The ACS 5-year estimates pool five years of survey responses to produce a single estimate. Even with pooling, AIAN geographies often have sample sizes under 100 households. For Crow Creek (population ~2,000), a single household's response can shift the unemployment estimate by a full percentage point. The confidence intervals you see in this report are the Census Bureau's honest admission: we asked, but we did not ask enough people to be sure.

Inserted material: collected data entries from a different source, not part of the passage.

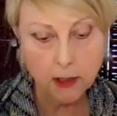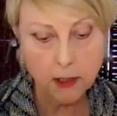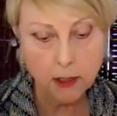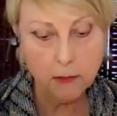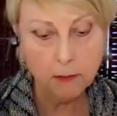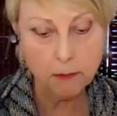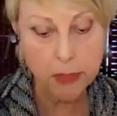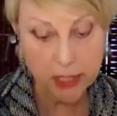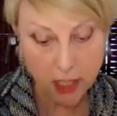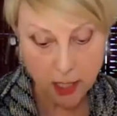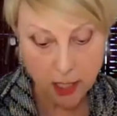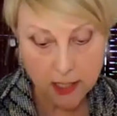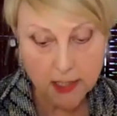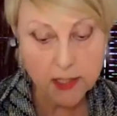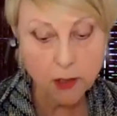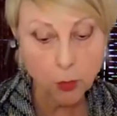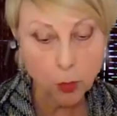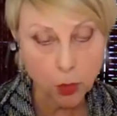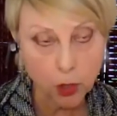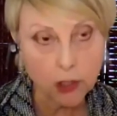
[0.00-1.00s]
Because
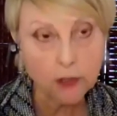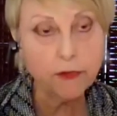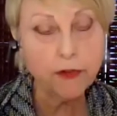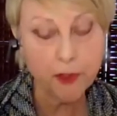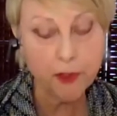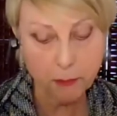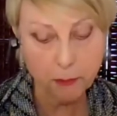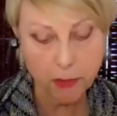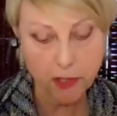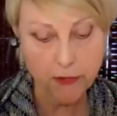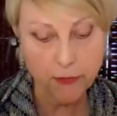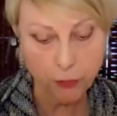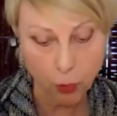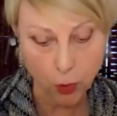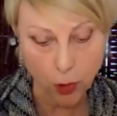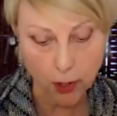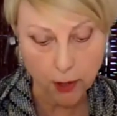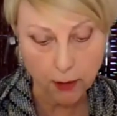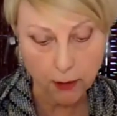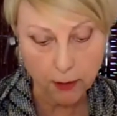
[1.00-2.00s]
it worked for them
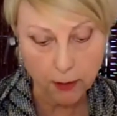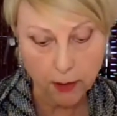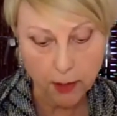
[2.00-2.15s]
before.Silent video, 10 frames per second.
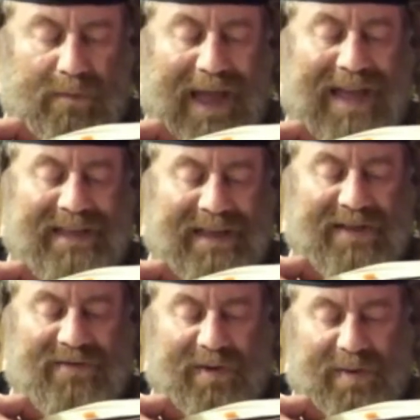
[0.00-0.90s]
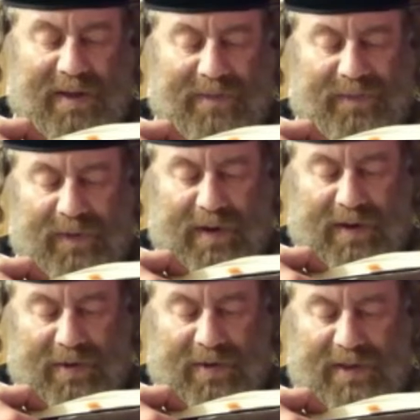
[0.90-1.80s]
as it is forbidden
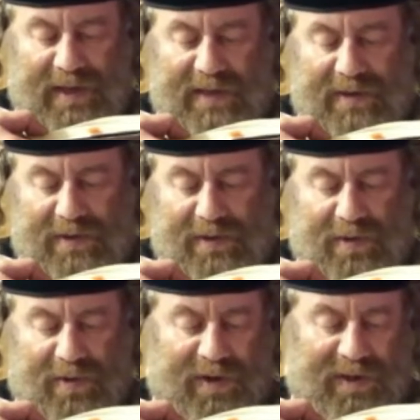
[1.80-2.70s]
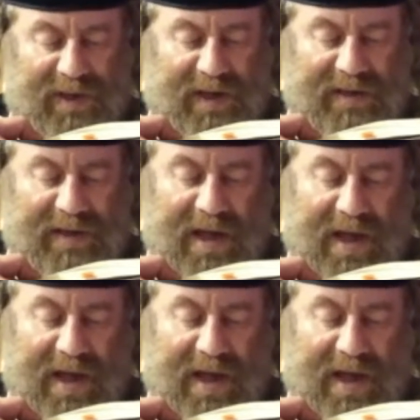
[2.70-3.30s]
to cause another Jew to transgress.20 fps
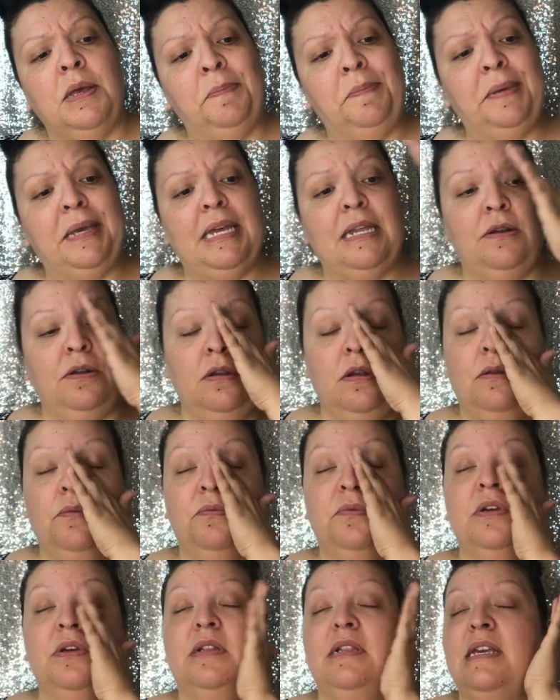been
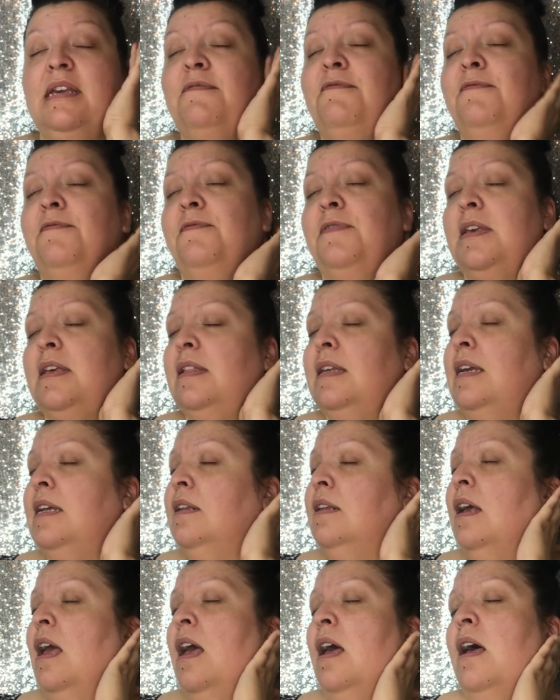really
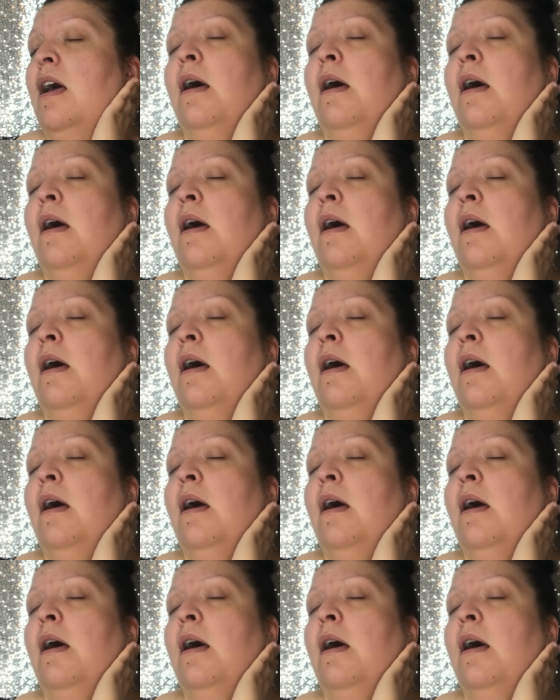feeling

We need better data. Not as a caveat. Not as a footnote. As a demand. Every wide confidence interval is a community the federal government has not counted carefully enough. Every missing reliability tier is a question no one bothered to ask. But here is what the uncertainty also tells us: these communities are larger, richer, and more capable than any survey has yet measured. The youngest populations in the region. Land that stretches to every horizon. Tribal colleges, bison herds, community health workers, language revitalization, food sovereignty movements -- none of it captured in a Census form. The absence of data is not the absence of wealth. It is wealth the instruments cannot yet see. This report is proof of concept. The ore is there -- more of it than anyone has counted. The refinery is what we are building.